AOL withdrew its support for Microsoft's Sender ID e-mail identity standard late Wednesday, likely cementing the creation of two dominant e-mail authentication protocols.

AOL said it instead would check incoming e-mail using Sender Policy Framework, an open-source authentication standard that it first endorsed in December 2003. The Internet service cited “tepid support” among the open-source community for Sender ID.

“Additionally, AOL has serious technical concerns that Sender ID appears not to be fully, backwardly compatible with the original SPF specification,” the company said in a statement.

Microsoft spokesman Sean Sundwall said Microsoft plans to check incoming mail to MSN and Hotmail for Sender ID records starting in October.
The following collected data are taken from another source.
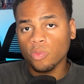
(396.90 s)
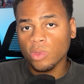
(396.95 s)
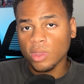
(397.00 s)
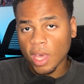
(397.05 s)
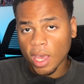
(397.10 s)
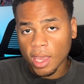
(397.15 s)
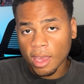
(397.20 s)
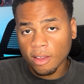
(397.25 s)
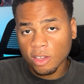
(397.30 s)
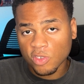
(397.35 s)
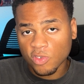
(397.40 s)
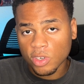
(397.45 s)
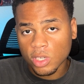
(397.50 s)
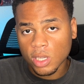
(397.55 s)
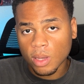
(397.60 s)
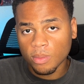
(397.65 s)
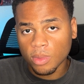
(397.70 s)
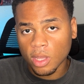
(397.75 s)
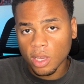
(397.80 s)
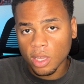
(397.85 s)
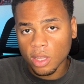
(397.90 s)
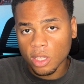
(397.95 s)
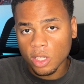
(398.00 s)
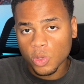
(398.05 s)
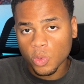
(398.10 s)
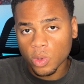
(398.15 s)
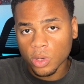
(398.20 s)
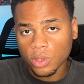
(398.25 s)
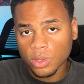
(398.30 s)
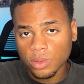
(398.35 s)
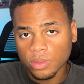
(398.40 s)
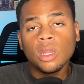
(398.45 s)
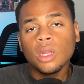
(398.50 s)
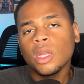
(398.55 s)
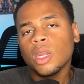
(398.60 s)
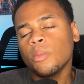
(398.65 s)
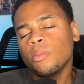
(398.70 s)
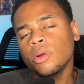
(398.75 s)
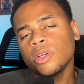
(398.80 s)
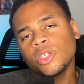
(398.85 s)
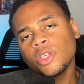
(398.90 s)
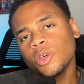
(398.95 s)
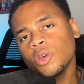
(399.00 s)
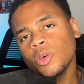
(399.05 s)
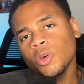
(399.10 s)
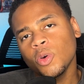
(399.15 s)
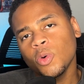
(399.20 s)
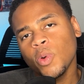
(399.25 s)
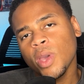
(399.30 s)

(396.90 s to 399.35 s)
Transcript: That counts for something in this world. Number 2, we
AOL will begin checking incoming e-mail for SPF sometime this fall, spokesman Nicholas Graham said.

E-mail receivers are likely to line up in either the Microsoft camp or AOL's. However, commercial e-mailers will need to accommodate both Sender ID and SPF, according to e-mail experts. Microsoft's MSN and Hotmail services and AOL's 28 million subscriber base are key constituencies for e-mail marketers.

Microsoft and AOL gave clues to the need for dual compliance by saying that they would publish their server records in both the SPF and Sender ID formats. Margaret Olson, technology committee co-chair for the E-mail Service Provider Coalition, said in a statement that commercial e-mailers should do the same.

“Senders were publishing both SPF and Sender ID records before the AOL announcement, and nothing has changed,” she said.

The Sender ID standard met stiff opposition in the Internet Engineering Task Force's working group devoted to developing a standard. Detractors laced into Microsoft for its Sender ID licensing requirements and assertions of intellectual property rights on the technology through undisclosed patent applications.

Graham said AOL's decision against deploying Sender ID was not made in consideration of either of these issues.

The split among two of the top receiving domains appears to doom the emergence of a single e-mail identity standard as envisioned when Microsoft combined its then-Caller ID protocol with Meng Wong's SPF in May.

“[Microsoft] will do what it's going to do, and the open-source people will do what they will do, and senders will have to satisfy both,” Wong said.

The IETF acknowledged as much last weekend, when the co-chair of its working group, Andrew Newton, announced a compromise on Sender ID that would let receivers verify e-mail using either Microsoft's method or through an open-source mode.

Sender ID supporters note that the standard will remain a major factor in authentication. Despite losing AOL's support, Sender ID is supported by IronPort, Verisign and the E-mail Service Provider Coalition.

“We believe that Sender ID is very valuable to e-mail recipients and that market demand will ultimately drive its adoption,” coalition executive director Trevor Hughes said in a statement.

Craig Taylor, CTO for San Bruno, CA-based e-mail infrastructure provider IronPort, said the differences between AOL and Microsoft should matter little to senders, because the debate is over the mechanism for checking server records in the domain name system.

“If the IETF does its job, and I think it will, [senders are] just going to publish an SPF record,” he said.

E-mail authentication technologies, like Sender ID, SPF and Yahoo's DomainKeys, are meant to fix a flaw in the e-mail architecture that gives senders anonymity. The establishment of a secure e-mail identity is also seen as a key first step to stopping spam, as it allows accreditation and reputation systems to hold senders accountable.